Olé is a nice change for Cambridge - another small summery cafe, but this time with Spanish tapas and sandwiches. Olé have redecorated since I last visited, swapping English tea room style for that of a mediterranean seaside cafe, which it is. Except there's no beach. As well as being so unpretentious, Olé is unusual for Cambridge in having a Bring Your Own (as in alcohol) policy for evening meals.

Verdict: a kind of Spanish version of Indigo Coffee House that makes a nice change.

Closed: summer 2004

Bar Moosh Bar Moosh, Hills Road/Station Road, Cambridge, UK

Guest review - Victoria Sykes writes:

'I was totally and utterly disgusted with the whole experience that is Bar Moosh. Having eaten there in the past and enjoyed the food and atmosphere I thought it would be the ideal place to have our staff Christmas party. How wrong can a person be? I received a phone call at 12.30pm from an angry and rude man who ranted about the company not turning up for the Christmas meal, we had in fact booked it for the evening.

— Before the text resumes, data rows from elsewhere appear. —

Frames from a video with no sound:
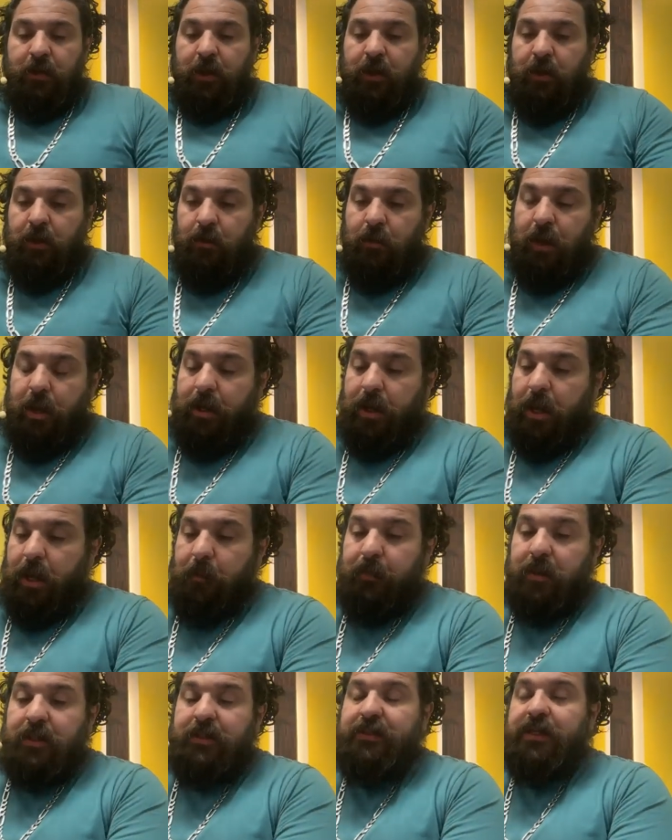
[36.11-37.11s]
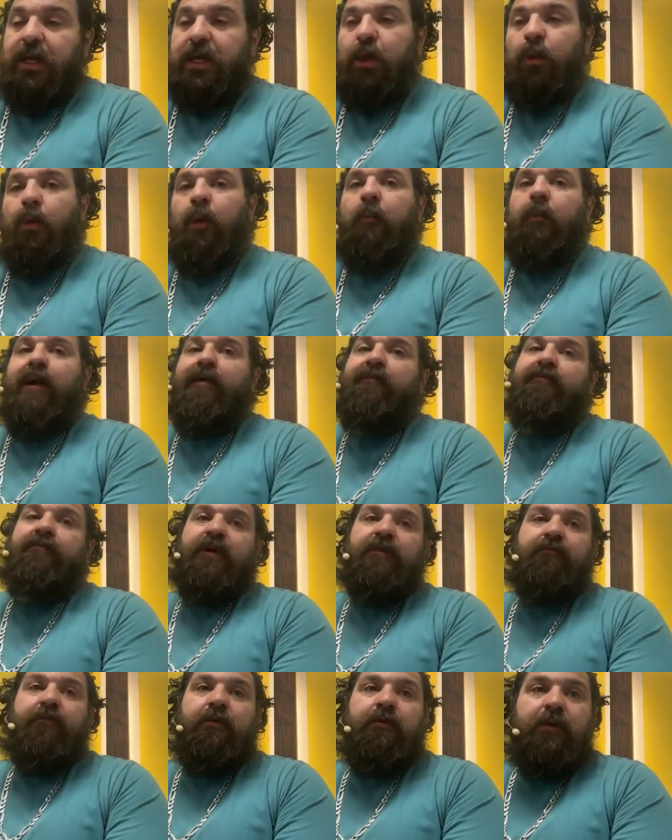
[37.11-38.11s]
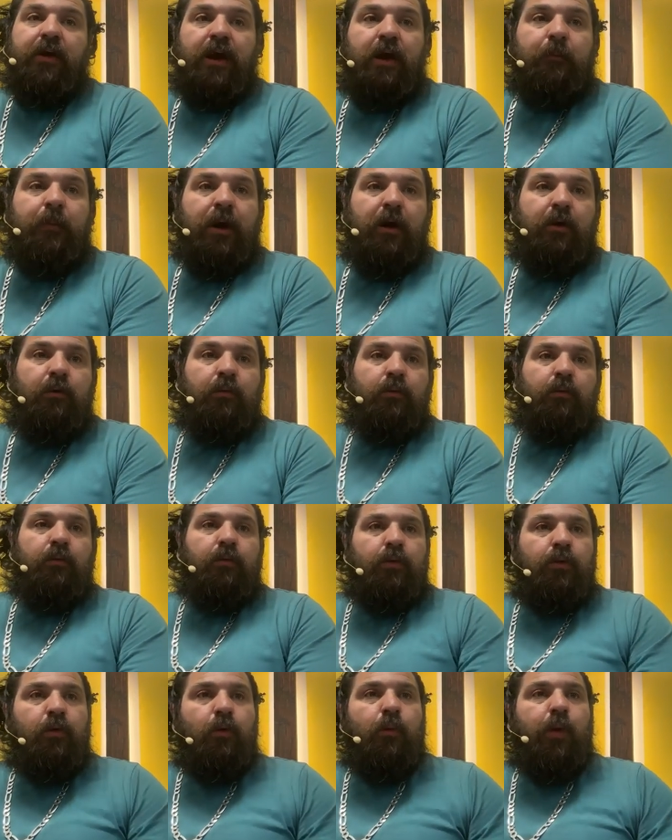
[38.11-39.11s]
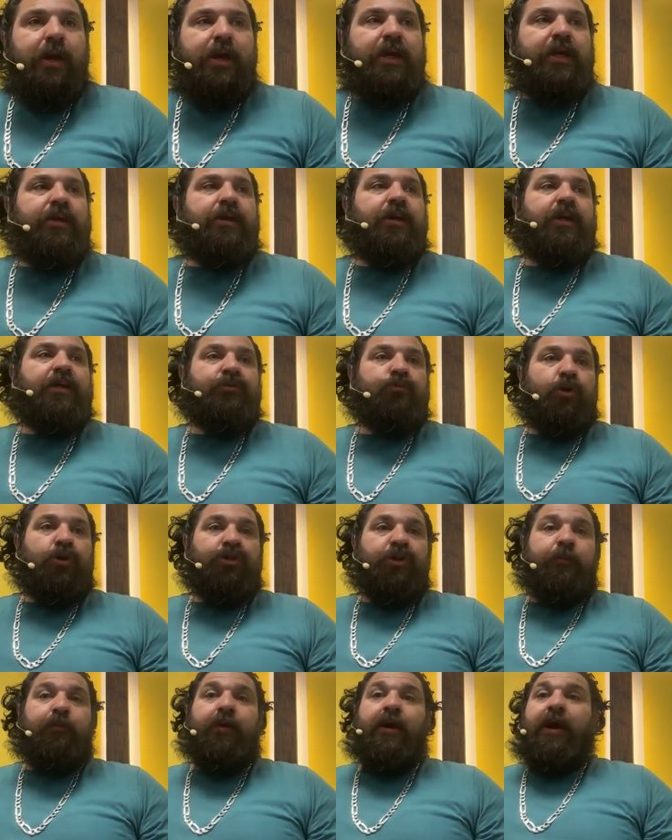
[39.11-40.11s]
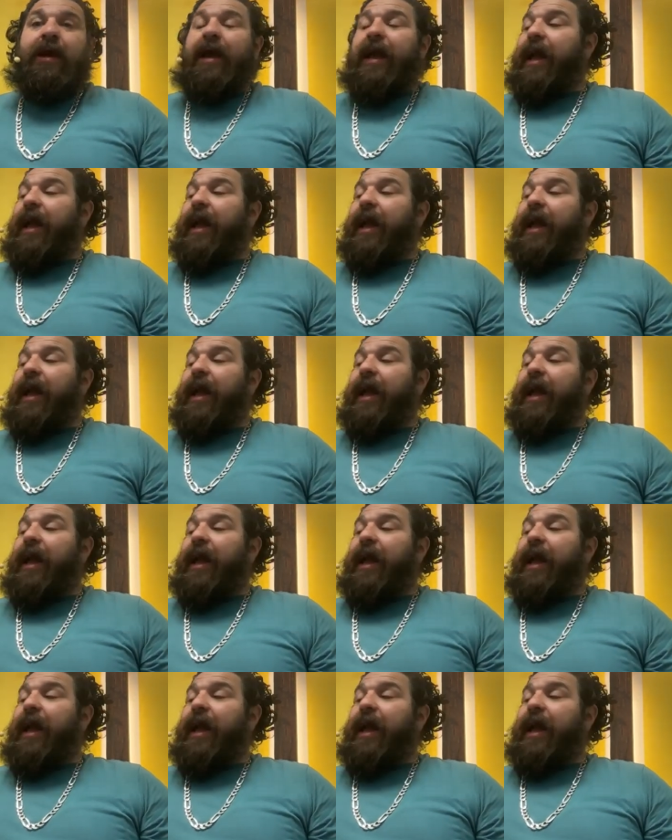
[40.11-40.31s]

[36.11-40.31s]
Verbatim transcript: You know, and, and I'm gonna tell you what my favorite thing about the way he does worship,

'When the company arrived at Bar Moosh that evening we found we were sharing the bar with another party, we only booked the meal on the conditions we would have the place hired out for ourselves. The food was Revolting! Apart from the fact they had messed the order up, the food came out cold, soggy and blatantly re heated (obviously from earlier that day when they had expected us). Some of the desserts didn't turn up at all! The staff were miserable and unhelpful and I'm sure the place could be shut down by health and Safety judging by the pit they called the toilet. I could go on all day about the state that Bar Moosh has slipped into. Don't waste your time with it.'

Marion and a sofa in Disco Biscuit, Queens Road, Brighton, EnglandDisco Biscuit, Queens Road, Brighton, UK

Disco Biscuit tipifies Brighton itself; it looks relatively normal from the outside, but when you get inside you see that it's a bit different, and when you venture further in you find that it's downright weird. In Disco Biscuit the furniture is kitsch, except for the no-messing comfy sofas, the milkshakes are imaginative and the upstairs has a, um... big rocket. You've got to see it really.

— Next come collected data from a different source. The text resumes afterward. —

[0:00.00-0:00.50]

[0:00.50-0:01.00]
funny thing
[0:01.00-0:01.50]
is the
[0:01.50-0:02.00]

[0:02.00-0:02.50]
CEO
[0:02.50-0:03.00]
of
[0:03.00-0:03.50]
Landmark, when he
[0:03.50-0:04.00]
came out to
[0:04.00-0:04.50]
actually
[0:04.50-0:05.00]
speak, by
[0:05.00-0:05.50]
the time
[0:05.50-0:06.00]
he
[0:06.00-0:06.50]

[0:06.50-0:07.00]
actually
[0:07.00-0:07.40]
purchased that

Disco Biscuit used to be a post club cafe, but it changed hands and is now open during the day; this might explain the chill-out atmosphere. It's even sufficiently relaxed not to be at all intimidating if you're not sufficiently alternative yourself to blend into the surroundings.

As well as tea, coffee and the excellent milkshakes there is the predictable assortment of rustic cakes and biscuits. I seem to remember that they do more substantial food, but if they do I've never tried it.

One of the more incongruous things about Disco Biscuit is its mainstream location on the busy road between the station and Churchill Square - this is the sort of cafe that you expect to find in North Laine. Still, this is good as it makes it a more handy place to collapse if you've been trekking around the shops.